**PROVIDED DATA:**
- - -

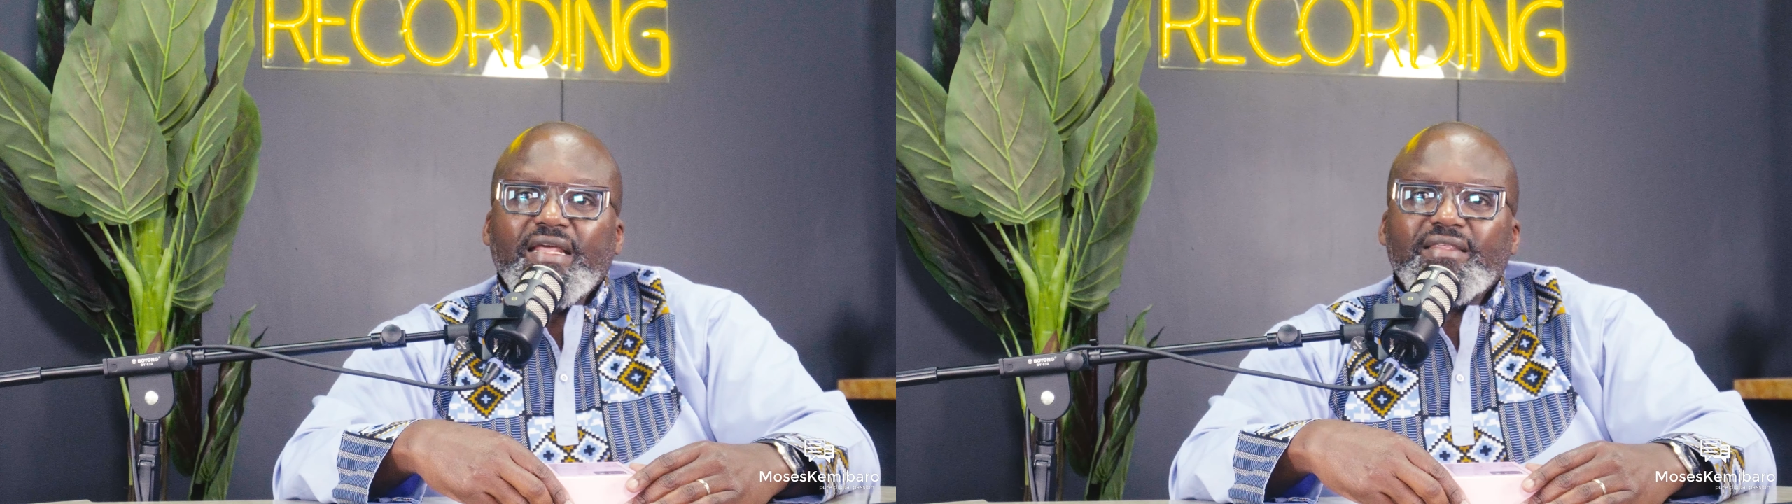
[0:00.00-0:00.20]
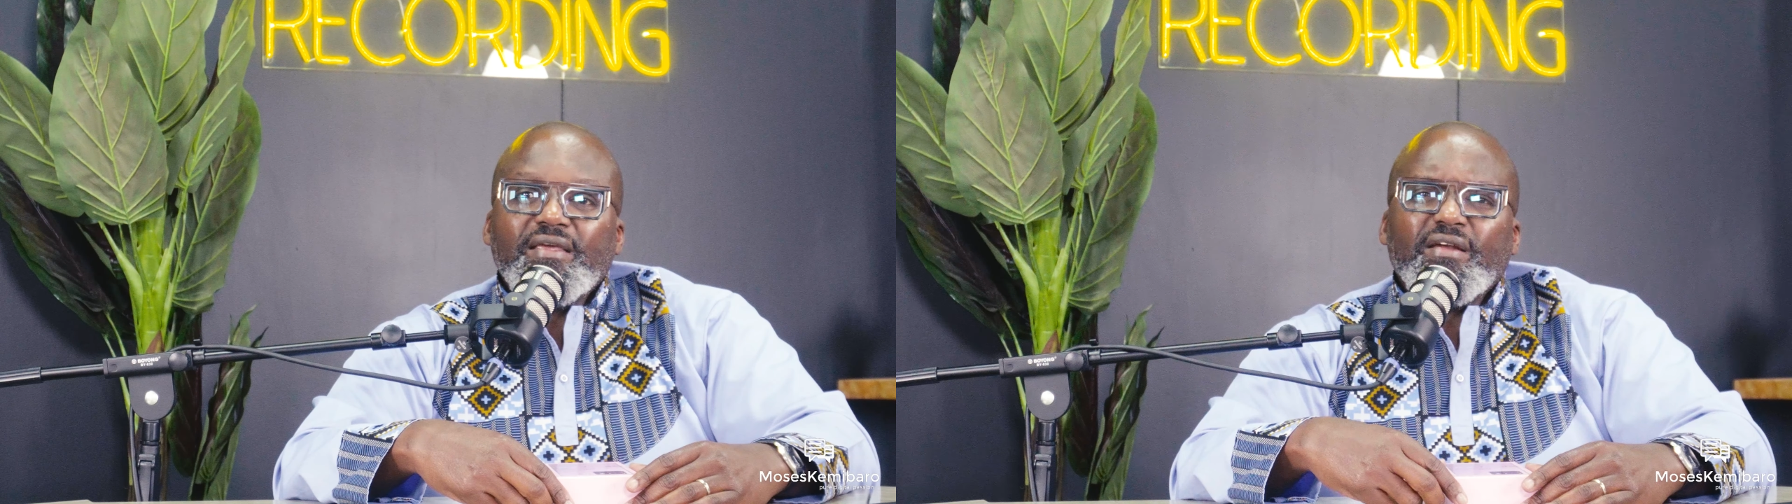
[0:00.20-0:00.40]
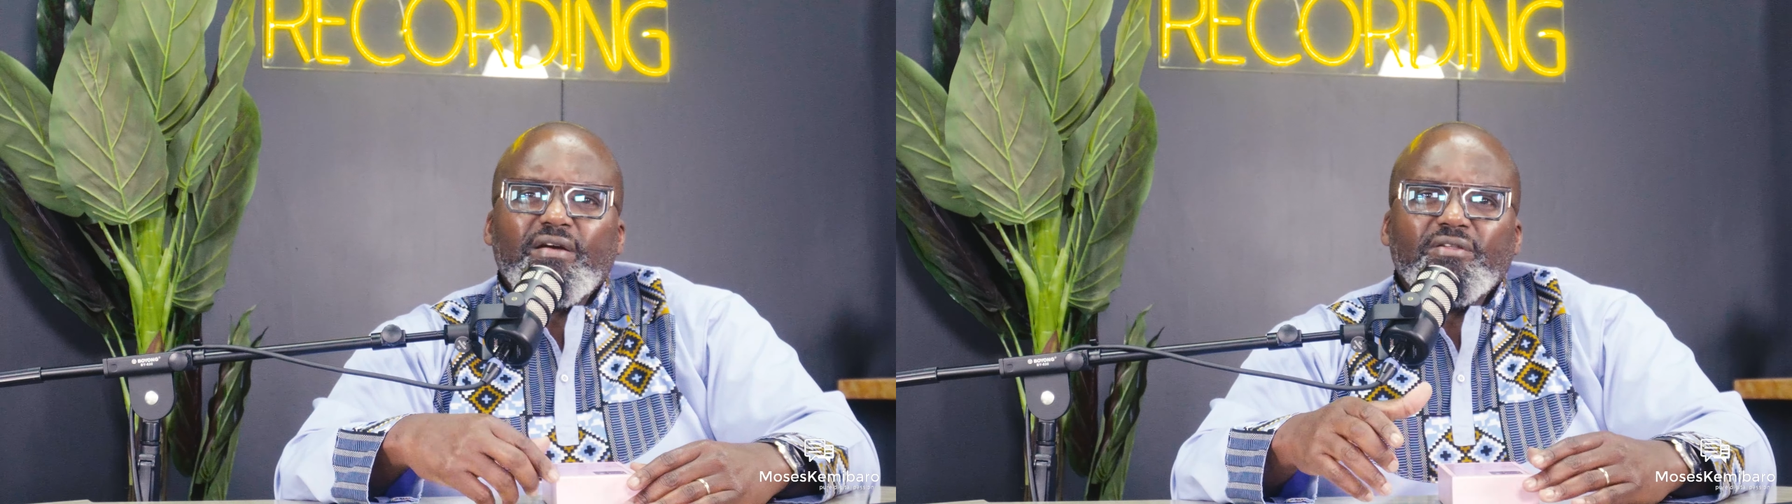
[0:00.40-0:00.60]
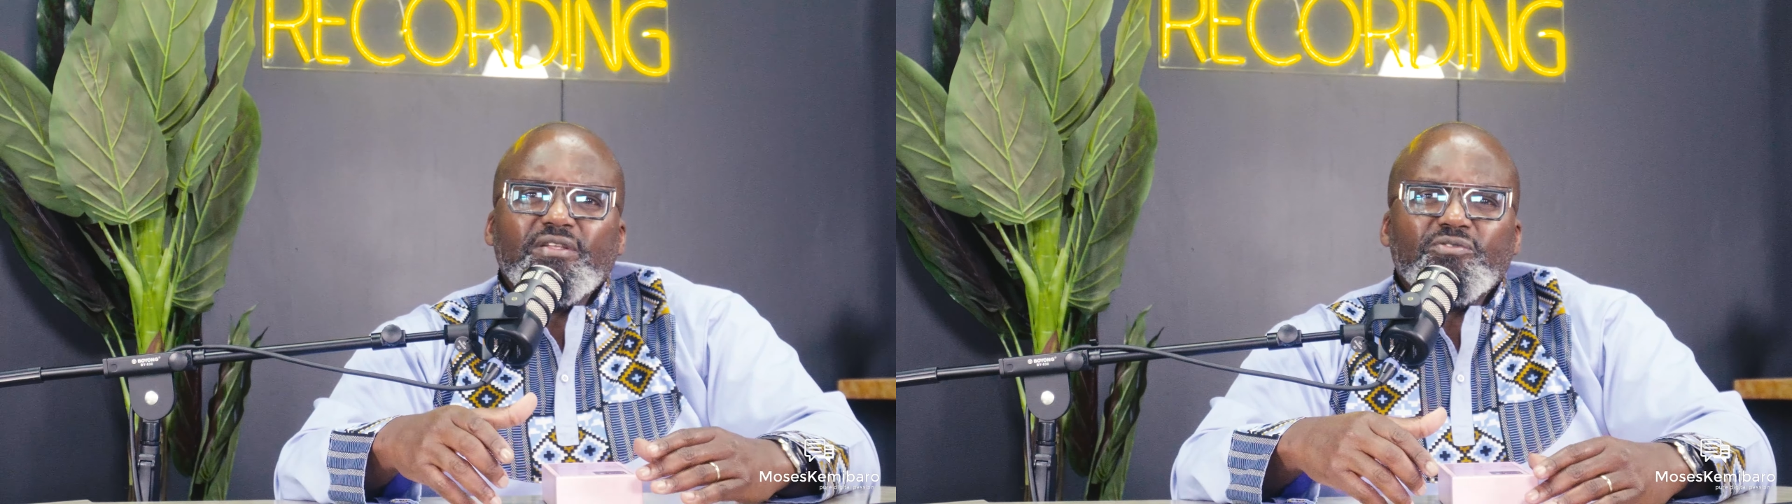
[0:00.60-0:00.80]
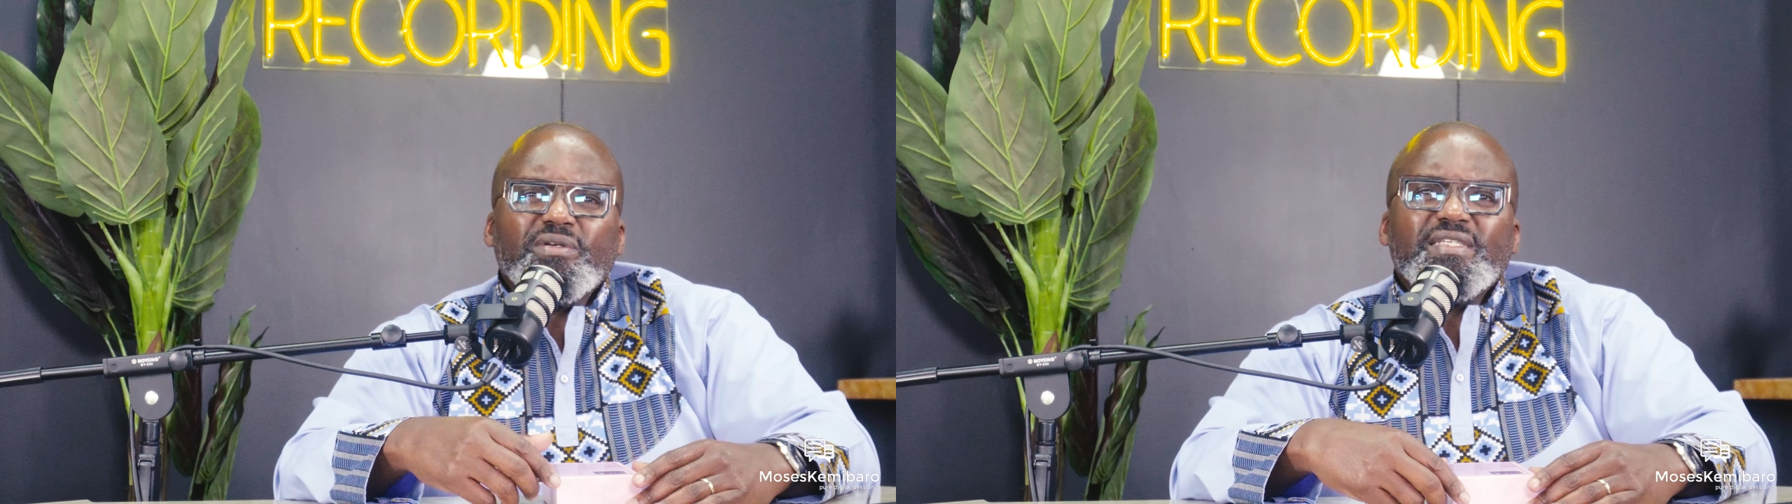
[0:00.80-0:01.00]
I think around
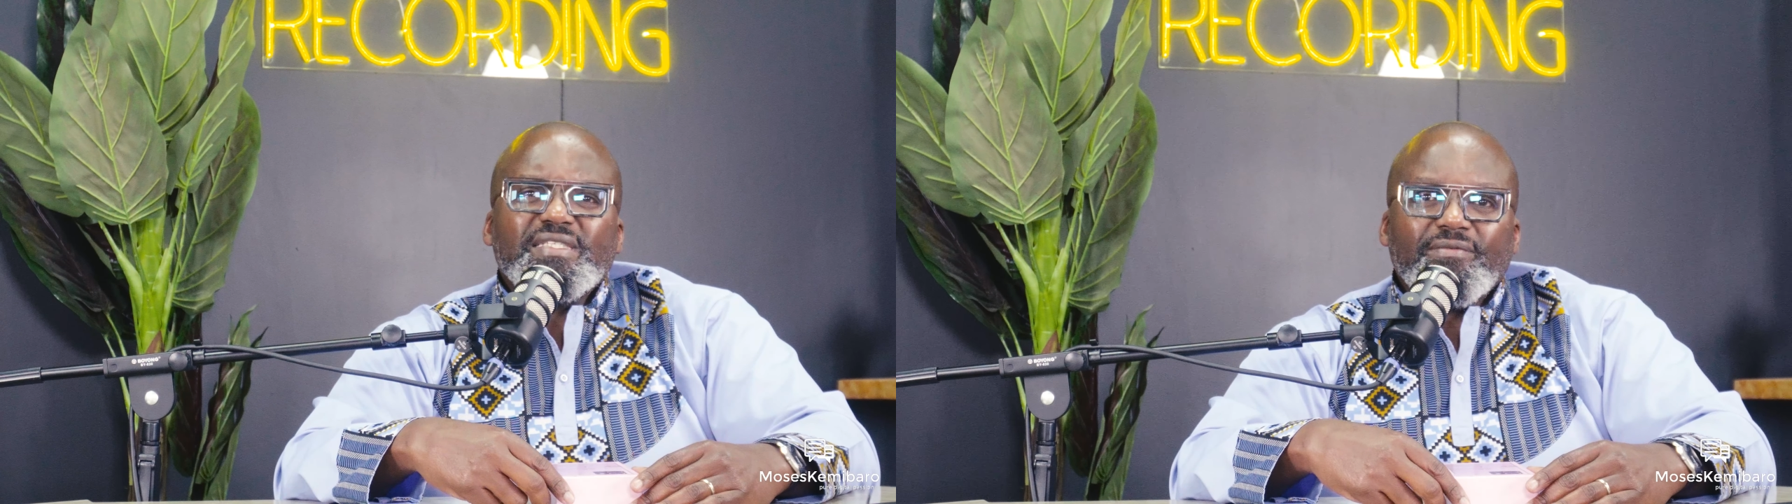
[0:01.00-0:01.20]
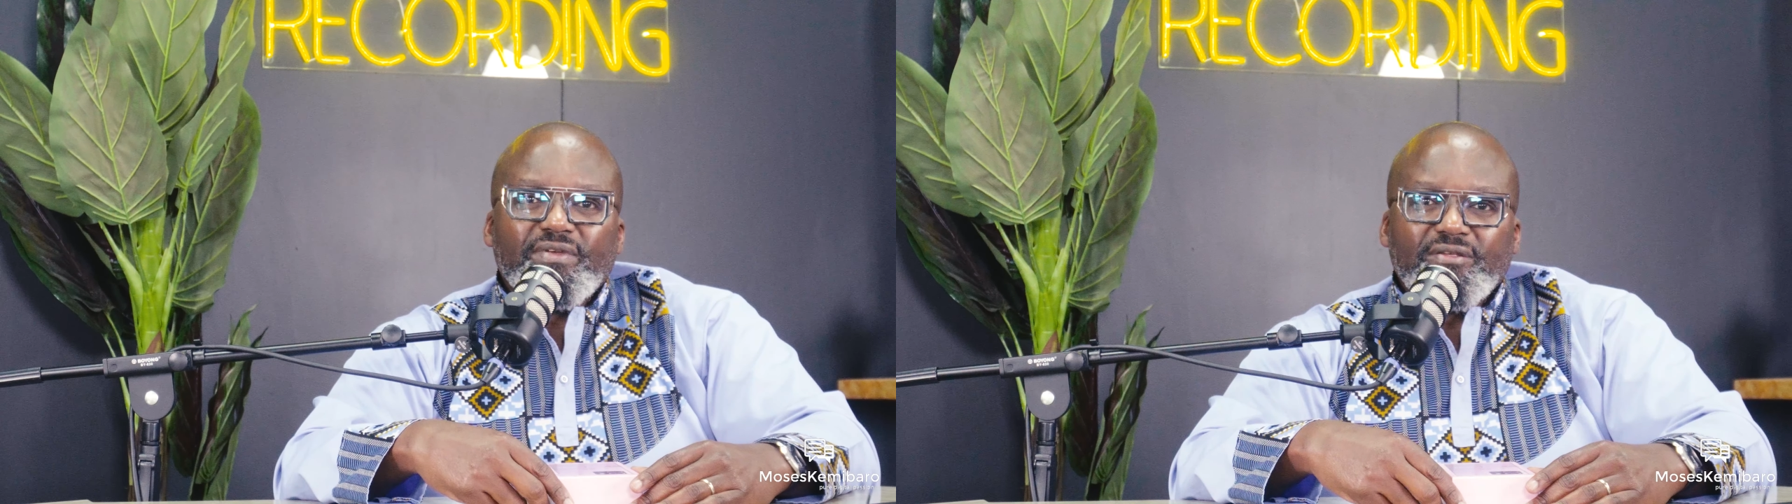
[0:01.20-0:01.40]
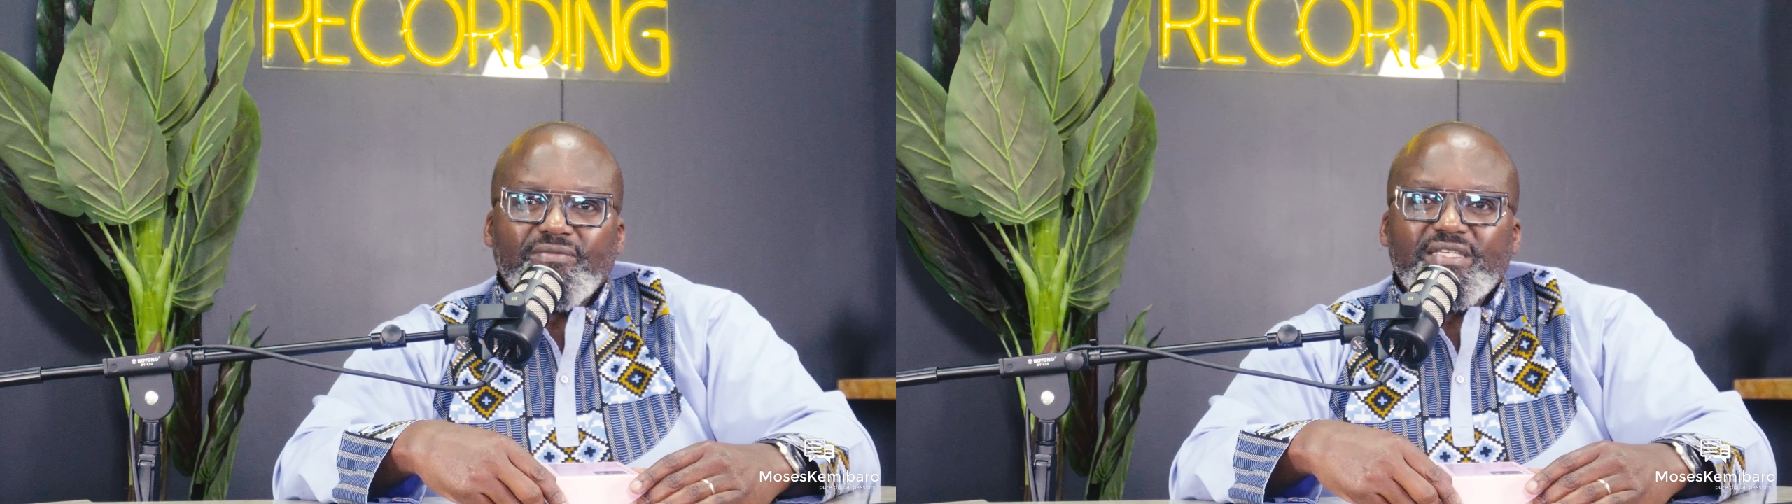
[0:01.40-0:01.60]
the 27th of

- - -

**TASK TO COMPLETE:**
Repeat the entries exactly. Any picture is to be left out.

**OUTPUT FOR THIS TASK:**
[0:00.00-0:00.20]
[0:00.20-0:00.40]
[0:00.40-0:00.60]
[0:00.60-0:00.80]
[0:00.80-0:01.00]
I think around
[0:01.00-0:01.20]
[0:01.20-0:01.40]
[0:01.40-0:01.60]
the 27th of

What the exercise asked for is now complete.